(Task item): Output all the records word for word. Drop the pictures.

(Data records):
==*==
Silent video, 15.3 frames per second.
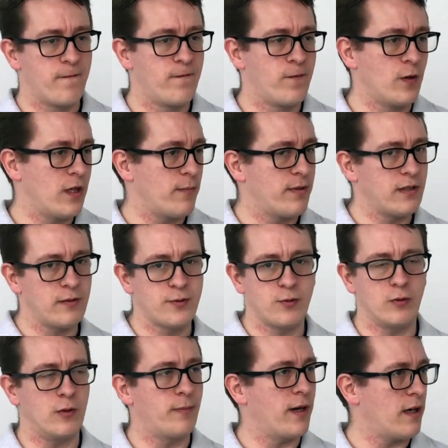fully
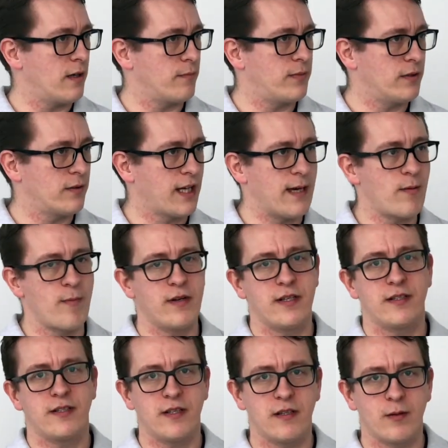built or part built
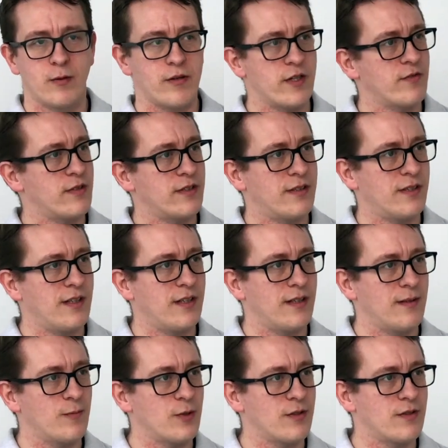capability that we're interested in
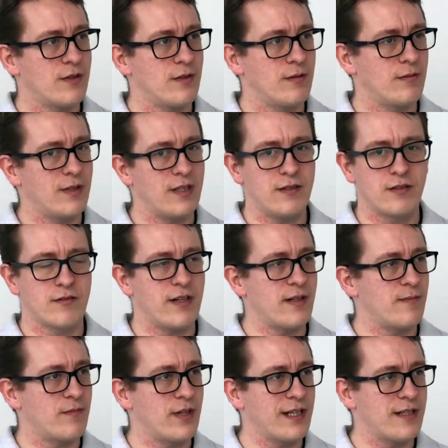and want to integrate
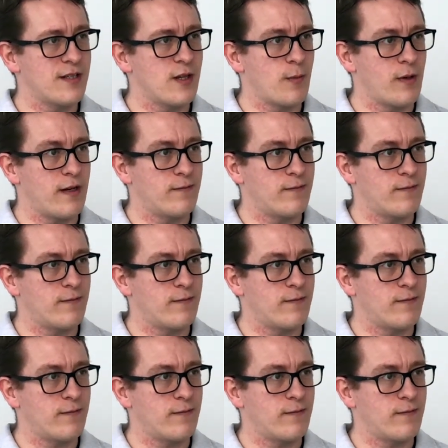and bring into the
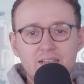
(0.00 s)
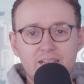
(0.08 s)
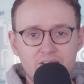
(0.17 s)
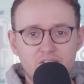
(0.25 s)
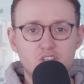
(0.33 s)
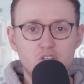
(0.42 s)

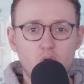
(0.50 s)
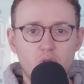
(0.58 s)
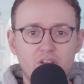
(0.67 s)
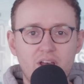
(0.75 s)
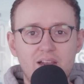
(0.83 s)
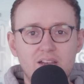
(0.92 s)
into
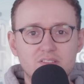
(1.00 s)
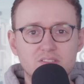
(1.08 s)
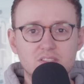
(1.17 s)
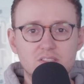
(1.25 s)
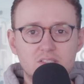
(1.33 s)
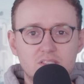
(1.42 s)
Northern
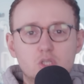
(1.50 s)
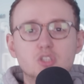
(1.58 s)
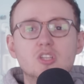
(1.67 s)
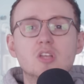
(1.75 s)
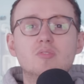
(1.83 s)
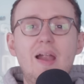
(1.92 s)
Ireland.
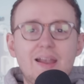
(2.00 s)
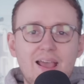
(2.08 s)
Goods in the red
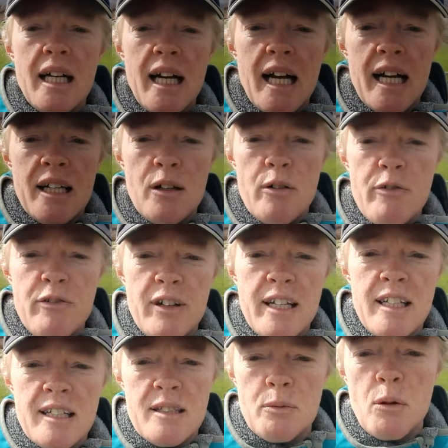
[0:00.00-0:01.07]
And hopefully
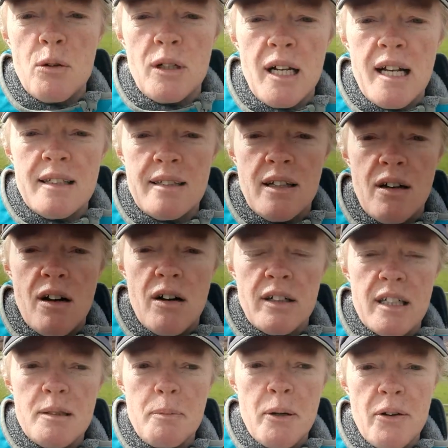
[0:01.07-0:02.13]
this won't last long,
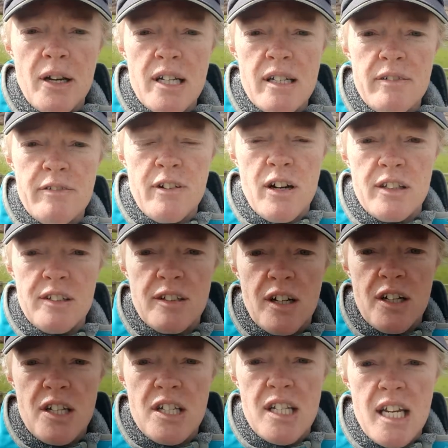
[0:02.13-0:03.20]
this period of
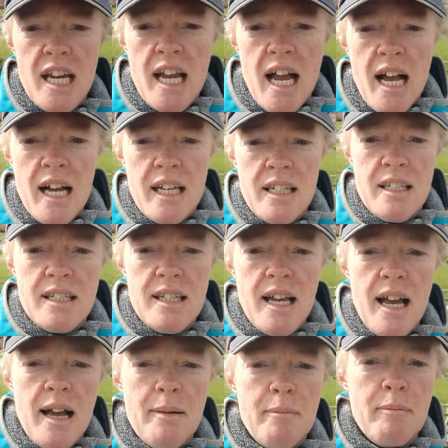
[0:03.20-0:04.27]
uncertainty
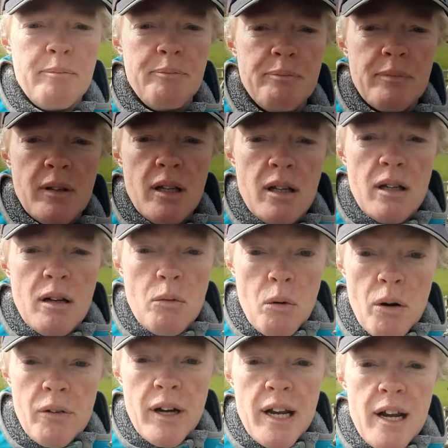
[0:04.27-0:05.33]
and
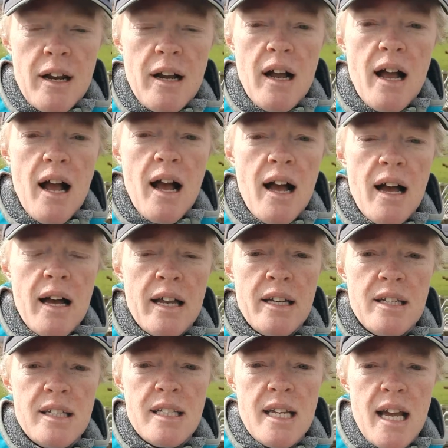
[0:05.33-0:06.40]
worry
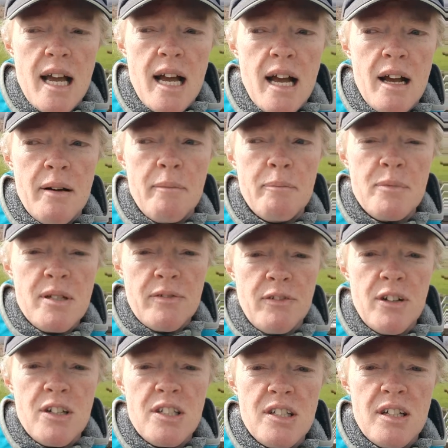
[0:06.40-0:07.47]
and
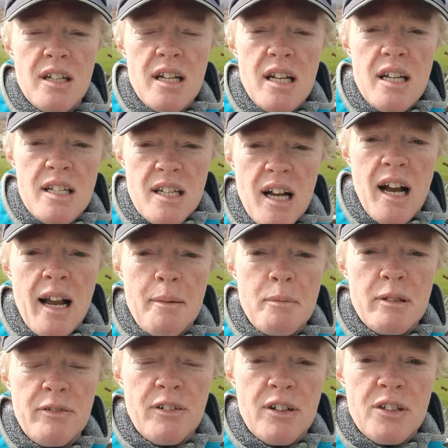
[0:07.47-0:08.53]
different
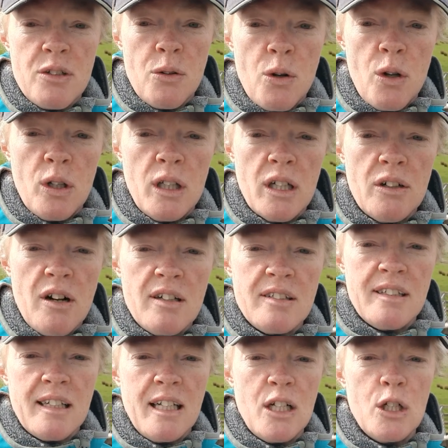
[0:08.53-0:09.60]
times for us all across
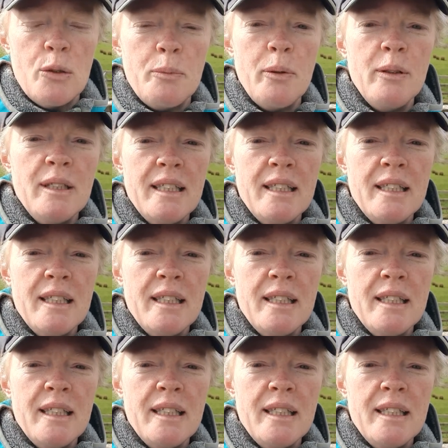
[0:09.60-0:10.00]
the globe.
==*==
(Task output):
Silent video, 15.3 frames per second.
fully
built or part built
capability that we're interested in
and want to integrate
and bring into the
(0.00 s)
(0.08 s)
(0.17 s)
(0.25 s)
(0.33 s)
(0.42 s)

(0.50 s)
(0.58 s)
(0.67 s)
(0.75 s)
(0.83 s)
(0.92 s)
into
(1.00 s)
(1.08 s)
(1.17 s)
(1.25 s)
(1.33 s)
(1.42 s)
Northern
(1.50 s)
(1.58 s)
(1.67 s)
(1.75 s)
(1.83 s)
(1.92 s)
Ireland.
(2.00 s)
(2.08 s)
Goods in the red
[0:00.00-0:01.07]
And hopefully
[0:01.07-0:02.13]
this won't last long,
[0:02.13-0:03.20]
this period of
[0:03.20-0:04.27]
uncertainty
[0:04.27-0:05.33]
and
[0:05.33-0:06.40]
worry
[0:06.40-0:07.47]
and
[0:07.47-0:08.53]
different
[0:08.53-0:09.60]
times for us all across
[0:09.60-0:10.00]
the globe.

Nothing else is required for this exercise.